Landmarks commission rejects latest plan for rooftop additions at the Puck Building
October 04, 2011
The Landmarks Preservation Commission today sent the owners of the Puck Building at 295 Lafayette Street on the southeast corner at Houston Street back to the drawing board with their proposal to make rooftop additions to the landmark.
The building is owned by the Kushner Companies. Jared Kushner, the head of the company and the publisher of The New York Observer, a weekly newspaper in Manhattan, had proposed adding six penthouse units on the stepped roofs of the 1885-6 building that had been originally designed by Albert Wagner. Mr. Kushner is married to the former Ivanka Trump, whose father is Donald Trump.
The proposed addition was quite modern in appearance and was designed by Sherida Paulson, a former chairperson of the landmarks commission.
"Few buildings in New York are more iconic, more beloved, and more worthy of the designation 'landmark' than the Puck Building, and thus any proposed changes must be held to the highest level of scrutiny," declared Andrew Berman, executive director of the Greenwich Village Society for Historic Preservation.
"With this enormously visible proposed rooftop addition, the applicant did not meet the standards we should demand for respecting and preserving this singular New York City landmark," Mr. Berman continued.
In its testimony, the society said that the building's "prominence cannot be underestimated."
"To quote the designation report, 'the enormous red brick structure has been a commanding presence in the neighborhood since the time of its construction...(it) remains one of the most striking 19th-century industrial buildings in lower Manhattan.' At the nexus of several different neighborhoods, the building is visible from parts of the East Village, Lower East Side, NoHo, SoHo, and the South Villages," the society's statement continued.
"The applicant has gone to great lengths to demonstrate how the current configuration of the Puck Building is the result of multiple phases of construction. But unlike the Museum of Natural History and other buildings in the city that were built in stages, changes to the Puck Building were all supervised by a single architect and, again to quote the designation report, 'read as a single unified composition.'"
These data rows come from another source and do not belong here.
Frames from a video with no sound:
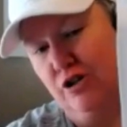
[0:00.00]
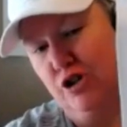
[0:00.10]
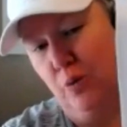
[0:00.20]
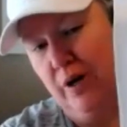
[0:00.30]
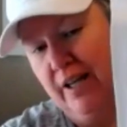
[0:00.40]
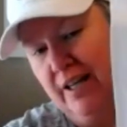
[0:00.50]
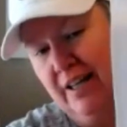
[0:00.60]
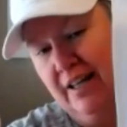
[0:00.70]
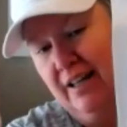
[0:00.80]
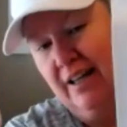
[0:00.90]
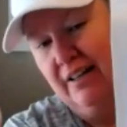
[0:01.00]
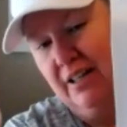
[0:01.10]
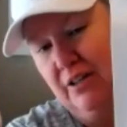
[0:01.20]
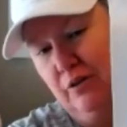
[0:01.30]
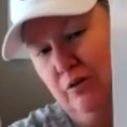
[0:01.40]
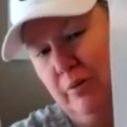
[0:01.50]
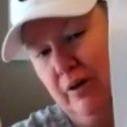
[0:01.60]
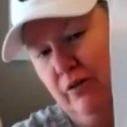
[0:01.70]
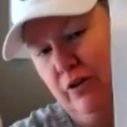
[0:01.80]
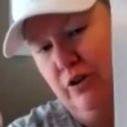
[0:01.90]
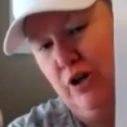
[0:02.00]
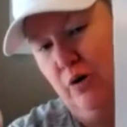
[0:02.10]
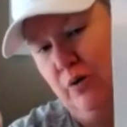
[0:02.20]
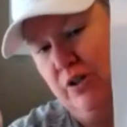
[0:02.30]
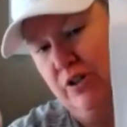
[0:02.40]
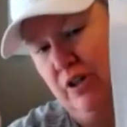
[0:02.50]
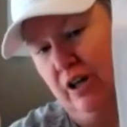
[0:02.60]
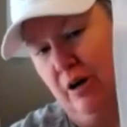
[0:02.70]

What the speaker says: Joy, and then the little bit for the toe that's going to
"The proposed rooftop addition," it continued, "greatly disrupts this unified composition."
"This is not a base looking for a tower like the Hearst Building or some down-on-its-luck refrigeration building in the Gansevoort Market Historic District that someone seems to think is too small and too plain," the Historic Districts Council maintained, adding that "The Puck Building is complete and has been for over a century....If these rooftop additions are constructed, they would highlight one feature on this individual landmark, the inscription on the book which hangs on Puck, 'What fools these mortals be!'"
The proposal was presented to last month and sent back for further revision. In the new plans, one of the penthouses was raised five more feet to accommodate a rooftop swimming pool, according to a report today at ny.curbed.com by Jeremiah Budin, who noted that one commissioner said the proposal was "too big, too tall, too visible, and calls too much attention to itself by the nature of its design."
In an August 8, 2011 article in The New York Post, Lois Weiss wrote that Mr. Kushner was "planning as many as six elegant and energy-efficient units that will range in size from 5,000 square feet to 8,500 square feet and range in price from $15 million to $50 million," adding that four of the penthouses also will have private terraces.
The building once housed the famous humor magazine, Puck, and has two large gilded statues on its facades by sculptor Henry Baerer of Shakespeare's mischievous and spunky character Puck, from A Midsummer's Night Dream.